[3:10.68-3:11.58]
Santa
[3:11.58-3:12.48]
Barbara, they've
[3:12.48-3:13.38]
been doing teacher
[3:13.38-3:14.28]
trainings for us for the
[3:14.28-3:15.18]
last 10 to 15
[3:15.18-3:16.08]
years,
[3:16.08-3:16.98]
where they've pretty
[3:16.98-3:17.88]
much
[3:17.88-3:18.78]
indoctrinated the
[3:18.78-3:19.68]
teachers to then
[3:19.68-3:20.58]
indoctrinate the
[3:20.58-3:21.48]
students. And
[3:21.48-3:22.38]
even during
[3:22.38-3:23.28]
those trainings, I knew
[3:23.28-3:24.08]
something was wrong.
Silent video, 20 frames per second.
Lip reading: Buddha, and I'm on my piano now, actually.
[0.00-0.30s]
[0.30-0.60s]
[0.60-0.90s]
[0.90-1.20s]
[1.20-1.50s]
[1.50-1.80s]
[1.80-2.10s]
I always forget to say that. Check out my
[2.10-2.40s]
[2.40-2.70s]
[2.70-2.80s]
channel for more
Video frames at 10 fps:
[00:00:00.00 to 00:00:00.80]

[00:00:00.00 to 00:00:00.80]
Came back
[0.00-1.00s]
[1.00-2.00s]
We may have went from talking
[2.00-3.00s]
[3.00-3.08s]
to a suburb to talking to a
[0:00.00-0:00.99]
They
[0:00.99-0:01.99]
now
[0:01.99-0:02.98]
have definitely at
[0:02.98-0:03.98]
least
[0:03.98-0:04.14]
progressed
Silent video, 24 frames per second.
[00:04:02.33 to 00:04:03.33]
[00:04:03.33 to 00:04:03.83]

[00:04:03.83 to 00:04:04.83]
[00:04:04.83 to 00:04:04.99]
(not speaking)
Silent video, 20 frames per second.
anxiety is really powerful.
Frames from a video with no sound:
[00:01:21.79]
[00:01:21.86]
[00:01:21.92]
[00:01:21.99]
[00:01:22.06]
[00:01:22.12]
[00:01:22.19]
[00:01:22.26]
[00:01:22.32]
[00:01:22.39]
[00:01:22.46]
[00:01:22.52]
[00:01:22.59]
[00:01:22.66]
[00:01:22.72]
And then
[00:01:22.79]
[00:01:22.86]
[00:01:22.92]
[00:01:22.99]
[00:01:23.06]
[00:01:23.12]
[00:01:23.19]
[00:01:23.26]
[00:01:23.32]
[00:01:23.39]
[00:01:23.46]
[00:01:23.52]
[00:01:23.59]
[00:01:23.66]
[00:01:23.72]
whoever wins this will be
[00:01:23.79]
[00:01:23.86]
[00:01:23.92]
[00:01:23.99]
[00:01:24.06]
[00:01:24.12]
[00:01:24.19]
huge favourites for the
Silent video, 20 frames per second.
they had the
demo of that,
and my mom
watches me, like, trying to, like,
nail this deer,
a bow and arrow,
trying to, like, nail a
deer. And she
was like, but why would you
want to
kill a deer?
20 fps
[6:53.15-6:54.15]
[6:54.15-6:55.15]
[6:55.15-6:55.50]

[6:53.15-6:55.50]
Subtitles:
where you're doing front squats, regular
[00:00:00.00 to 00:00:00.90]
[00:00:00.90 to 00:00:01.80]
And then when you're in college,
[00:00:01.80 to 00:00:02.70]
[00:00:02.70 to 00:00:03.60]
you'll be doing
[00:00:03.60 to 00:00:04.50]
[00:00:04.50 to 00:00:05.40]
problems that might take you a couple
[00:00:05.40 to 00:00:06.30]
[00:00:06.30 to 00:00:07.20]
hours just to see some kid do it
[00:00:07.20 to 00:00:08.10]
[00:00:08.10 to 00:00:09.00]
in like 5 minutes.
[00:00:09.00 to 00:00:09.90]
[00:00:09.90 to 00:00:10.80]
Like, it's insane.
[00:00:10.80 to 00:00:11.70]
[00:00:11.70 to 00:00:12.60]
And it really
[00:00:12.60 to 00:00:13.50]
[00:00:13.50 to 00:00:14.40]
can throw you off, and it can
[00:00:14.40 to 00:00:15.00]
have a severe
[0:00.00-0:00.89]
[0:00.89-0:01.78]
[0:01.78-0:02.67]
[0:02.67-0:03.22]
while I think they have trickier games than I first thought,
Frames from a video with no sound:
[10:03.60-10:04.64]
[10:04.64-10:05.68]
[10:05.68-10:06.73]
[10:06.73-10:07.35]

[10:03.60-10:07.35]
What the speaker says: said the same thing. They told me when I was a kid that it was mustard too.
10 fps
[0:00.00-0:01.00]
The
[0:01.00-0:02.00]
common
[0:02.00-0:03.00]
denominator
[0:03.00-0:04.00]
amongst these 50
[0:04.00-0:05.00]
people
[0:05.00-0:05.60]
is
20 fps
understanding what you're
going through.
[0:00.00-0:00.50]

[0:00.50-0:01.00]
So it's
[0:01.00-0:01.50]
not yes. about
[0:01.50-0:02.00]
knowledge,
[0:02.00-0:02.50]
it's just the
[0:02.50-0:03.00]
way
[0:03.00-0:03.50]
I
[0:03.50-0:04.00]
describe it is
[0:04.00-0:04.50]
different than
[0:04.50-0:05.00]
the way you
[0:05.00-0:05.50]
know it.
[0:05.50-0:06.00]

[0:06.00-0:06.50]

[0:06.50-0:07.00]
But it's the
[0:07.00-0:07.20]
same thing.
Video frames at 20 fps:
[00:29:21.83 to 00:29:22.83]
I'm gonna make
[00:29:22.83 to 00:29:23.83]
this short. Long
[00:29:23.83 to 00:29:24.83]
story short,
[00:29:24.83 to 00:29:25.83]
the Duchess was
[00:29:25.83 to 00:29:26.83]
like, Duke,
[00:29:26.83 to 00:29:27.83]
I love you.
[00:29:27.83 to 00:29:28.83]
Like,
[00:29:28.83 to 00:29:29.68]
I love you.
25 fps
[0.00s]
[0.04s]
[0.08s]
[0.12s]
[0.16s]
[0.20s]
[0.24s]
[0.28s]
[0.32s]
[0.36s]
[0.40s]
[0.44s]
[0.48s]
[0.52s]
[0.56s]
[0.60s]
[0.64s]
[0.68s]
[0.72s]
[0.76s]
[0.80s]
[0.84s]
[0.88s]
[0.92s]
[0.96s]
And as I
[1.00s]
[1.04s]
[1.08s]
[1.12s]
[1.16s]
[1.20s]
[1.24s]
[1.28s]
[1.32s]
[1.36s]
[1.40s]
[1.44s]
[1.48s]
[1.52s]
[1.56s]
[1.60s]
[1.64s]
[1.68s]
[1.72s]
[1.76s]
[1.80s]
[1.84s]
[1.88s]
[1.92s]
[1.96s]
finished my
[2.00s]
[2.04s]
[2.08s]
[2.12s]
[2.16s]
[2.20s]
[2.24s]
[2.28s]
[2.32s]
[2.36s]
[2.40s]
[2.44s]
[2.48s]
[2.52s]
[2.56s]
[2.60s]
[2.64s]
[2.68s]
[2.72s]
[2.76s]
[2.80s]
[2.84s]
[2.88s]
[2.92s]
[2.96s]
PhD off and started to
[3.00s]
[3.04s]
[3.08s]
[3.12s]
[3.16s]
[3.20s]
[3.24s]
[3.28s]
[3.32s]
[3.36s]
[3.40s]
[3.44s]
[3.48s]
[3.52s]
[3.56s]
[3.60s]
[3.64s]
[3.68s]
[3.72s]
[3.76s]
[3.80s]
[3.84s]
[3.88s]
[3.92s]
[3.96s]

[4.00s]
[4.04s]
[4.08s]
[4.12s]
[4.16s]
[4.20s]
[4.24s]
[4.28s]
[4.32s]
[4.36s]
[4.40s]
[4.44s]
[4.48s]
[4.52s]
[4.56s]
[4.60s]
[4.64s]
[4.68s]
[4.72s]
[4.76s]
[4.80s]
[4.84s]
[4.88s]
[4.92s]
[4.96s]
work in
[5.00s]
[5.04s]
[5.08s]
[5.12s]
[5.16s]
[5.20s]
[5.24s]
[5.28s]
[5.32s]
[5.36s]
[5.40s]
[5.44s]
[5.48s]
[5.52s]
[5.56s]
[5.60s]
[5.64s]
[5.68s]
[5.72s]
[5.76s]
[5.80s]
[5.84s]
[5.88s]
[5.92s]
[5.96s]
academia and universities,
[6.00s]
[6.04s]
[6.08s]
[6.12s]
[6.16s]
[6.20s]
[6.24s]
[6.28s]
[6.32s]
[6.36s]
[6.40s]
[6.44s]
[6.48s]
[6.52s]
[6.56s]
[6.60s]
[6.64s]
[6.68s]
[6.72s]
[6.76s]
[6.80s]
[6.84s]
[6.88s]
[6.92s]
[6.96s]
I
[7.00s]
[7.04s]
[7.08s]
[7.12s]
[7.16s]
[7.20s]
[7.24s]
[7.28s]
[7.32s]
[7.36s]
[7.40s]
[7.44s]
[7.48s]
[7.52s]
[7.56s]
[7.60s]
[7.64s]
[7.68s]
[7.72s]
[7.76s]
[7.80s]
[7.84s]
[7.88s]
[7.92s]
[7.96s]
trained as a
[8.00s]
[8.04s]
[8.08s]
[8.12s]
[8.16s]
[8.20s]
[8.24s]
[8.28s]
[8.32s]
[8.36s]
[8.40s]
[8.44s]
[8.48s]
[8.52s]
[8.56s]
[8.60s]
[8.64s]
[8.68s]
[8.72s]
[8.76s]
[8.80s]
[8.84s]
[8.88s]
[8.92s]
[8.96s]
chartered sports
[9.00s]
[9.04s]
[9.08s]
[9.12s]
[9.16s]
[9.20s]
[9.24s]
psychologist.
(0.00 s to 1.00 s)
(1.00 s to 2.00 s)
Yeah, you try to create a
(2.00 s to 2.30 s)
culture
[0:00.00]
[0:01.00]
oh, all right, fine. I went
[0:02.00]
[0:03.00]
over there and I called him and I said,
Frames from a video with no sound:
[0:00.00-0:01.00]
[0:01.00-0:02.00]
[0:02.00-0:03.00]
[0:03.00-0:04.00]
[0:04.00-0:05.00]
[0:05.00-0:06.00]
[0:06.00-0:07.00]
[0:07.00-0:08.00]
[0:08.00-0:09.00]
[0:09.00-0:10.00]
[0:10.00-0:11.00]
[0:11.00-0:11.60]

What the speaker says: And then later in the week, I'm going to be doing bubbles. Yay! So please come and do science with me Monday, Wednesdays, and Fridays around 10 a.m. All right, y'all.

────────────────

Take from the listing above each line that contains the string "speaker".

What the speaker says: said the same thing. They told me when I was a kid that it was mustard too.
What the speaker says: And then later in the week, I'm going to be doing bubbles. Yay! So please come and do science with me Monday, Wednesdays, and Fridays around 10 a.m. All right, y'all.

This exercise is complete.